Des années après l’abandon du projet  de raccordement autoroutier (pour partie enterré) entre A15 et Périphérique, le quartier Victor Hugo renaît progressivement de ses « cendres ».
La construction de logements sociaux ou en accession et de bureaux a permis d’accueillir récemment des centaines de nouveaux habitants ou salariés (Lever-Fabergé, GDF…).
L’arrivée d’enseignes comme Fabric’ Café ou Darty, annoncent avec bientôt d’autres commerces, la nouvelle place du RER.
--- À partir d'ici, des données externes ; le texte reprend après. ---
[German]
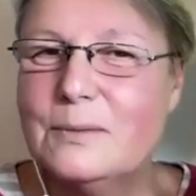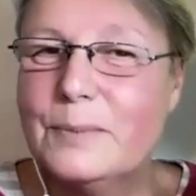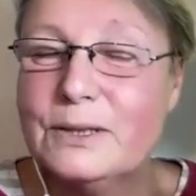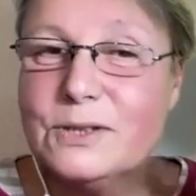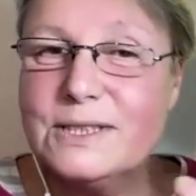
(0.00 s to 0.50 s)

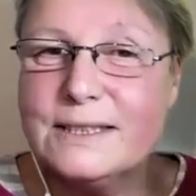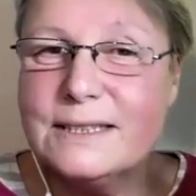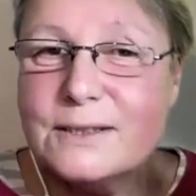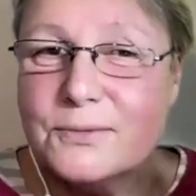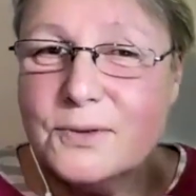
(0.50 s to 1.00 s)
Benutze
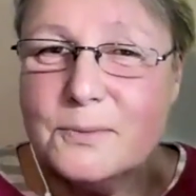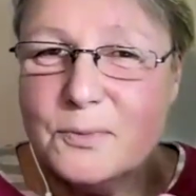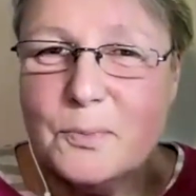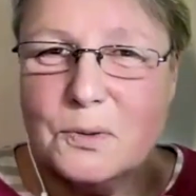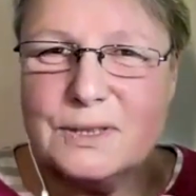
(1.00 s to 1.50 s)
diese
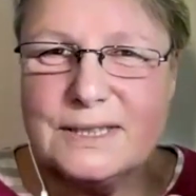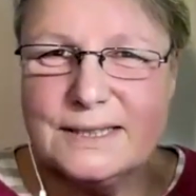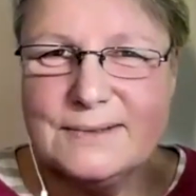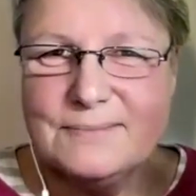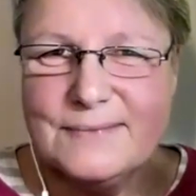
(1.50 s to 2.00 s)
fünf
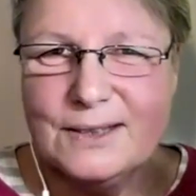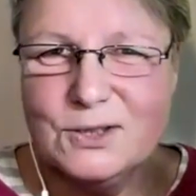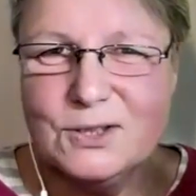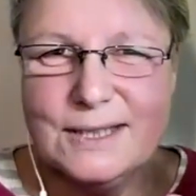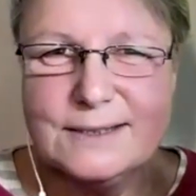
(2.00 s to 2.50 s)
Punkte.
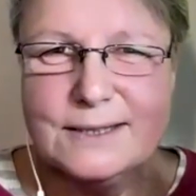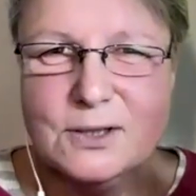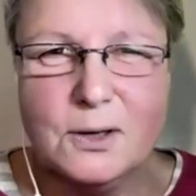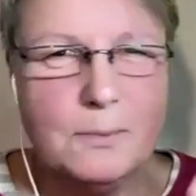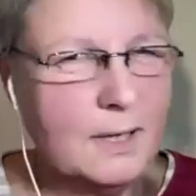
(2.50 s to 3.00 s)
Also ich sage sie
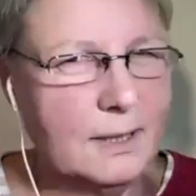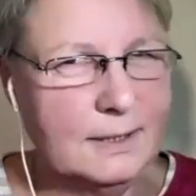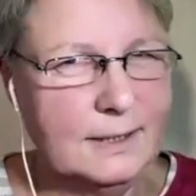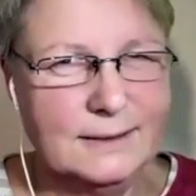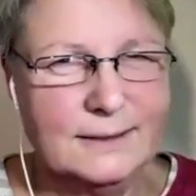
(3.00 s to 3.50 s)
nochmal.
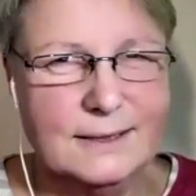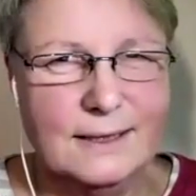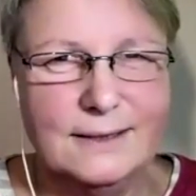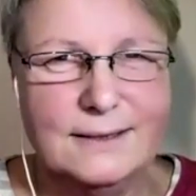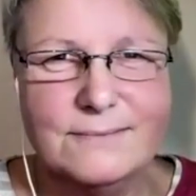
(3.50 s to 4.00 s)
Hier
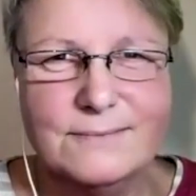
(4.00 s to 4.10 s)
sein,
Liaisons piétonnes, placettes,  rues arborées complètent au fur et à mesure l’ensemble du quartier.
Là où, il y a encore 25 ans, se dressaient bâtisses lépreuses, voies ferrées et vieux hangars débutera d’ici 3 mois l’aménagement d’un vrai parc urbain d’1,5 hectare.
Si la vigilance s’impose, on est donc loin, des discours alarmistes sur le « tout béton », « l’autoroute dans la ville », les « bureaux de luxe vides » et autres raccourcis.
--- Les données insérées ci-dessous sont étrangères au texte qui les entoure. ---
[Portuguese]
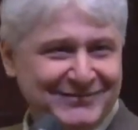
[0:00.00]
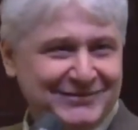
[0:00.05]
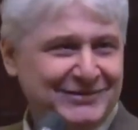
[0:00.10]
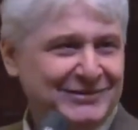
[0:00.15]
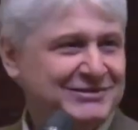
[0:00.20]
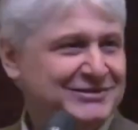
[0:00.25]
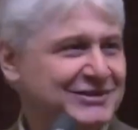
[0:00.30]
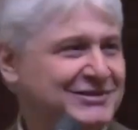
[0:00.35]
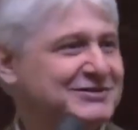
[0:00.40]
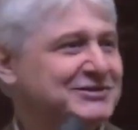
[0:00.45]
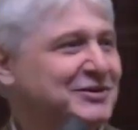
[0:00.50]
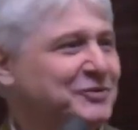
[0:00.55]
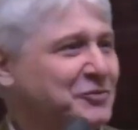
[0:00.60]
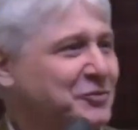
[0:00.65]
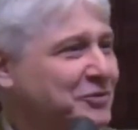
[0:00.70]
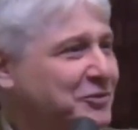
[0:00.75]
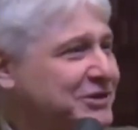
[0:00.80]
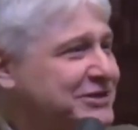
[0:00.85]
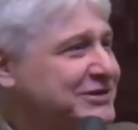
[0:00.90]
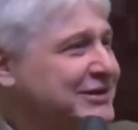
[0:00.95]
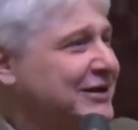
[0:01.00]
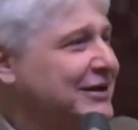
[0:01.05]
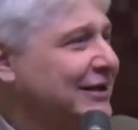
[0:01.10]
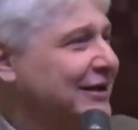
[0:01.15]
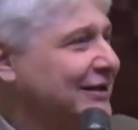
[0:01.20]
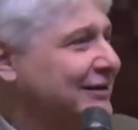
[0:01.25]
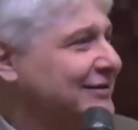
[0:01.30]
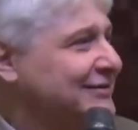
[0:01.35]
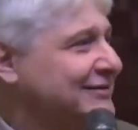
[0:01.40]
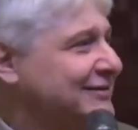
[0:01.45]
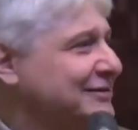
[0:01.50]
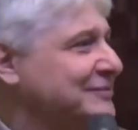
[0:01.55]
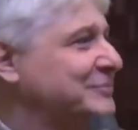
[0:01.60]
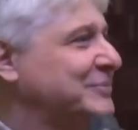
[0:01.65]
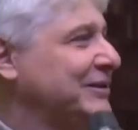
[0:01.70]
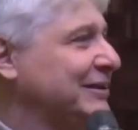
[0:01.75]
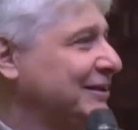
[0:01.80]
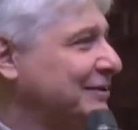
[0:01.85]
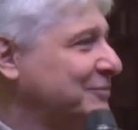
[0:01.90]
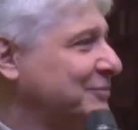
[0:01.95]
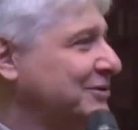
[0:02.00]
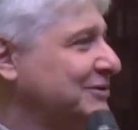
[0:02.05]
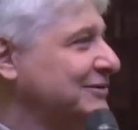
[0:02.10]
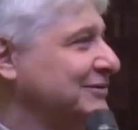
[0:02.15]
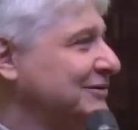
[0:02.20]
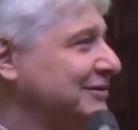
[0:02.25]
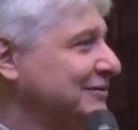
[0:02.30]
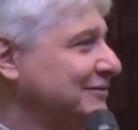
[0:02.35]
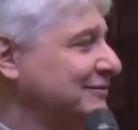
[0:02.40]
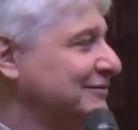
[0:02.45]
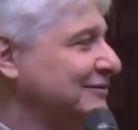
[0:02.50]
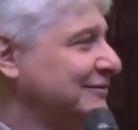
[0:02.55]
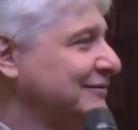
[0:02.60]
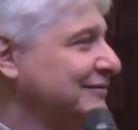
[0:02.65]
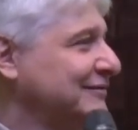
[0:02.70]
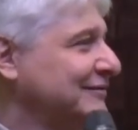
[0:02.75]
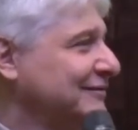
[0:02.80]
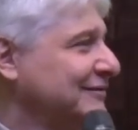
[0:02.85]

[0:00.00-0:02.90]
Mas vocês estão ruim de caras, hein? Pelo amor de Deus.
Espaces verts, circulation, densité, équipements, transports en commun…, l’intervention citoyenne, a permis  de modifier positivement les projets.
Elle doit se poursuivre et s’élargir pour intégrer la perspective d’une coulée verte entre les Batignolles et la Seine.
Place Glarner, boulevard V. Hugo, emprises SNCF, ancien site EDF, terrains Alstom (récemment vendus)… tout indique que, pour les prochaines années,  beaucoup d’enjeux urbains et économiques de la Ville se jouent à l’Ouest dans les 100 ha des Docks.
Pas de  doute : un nouveau champ d’expérimentation pour la démocratie locale.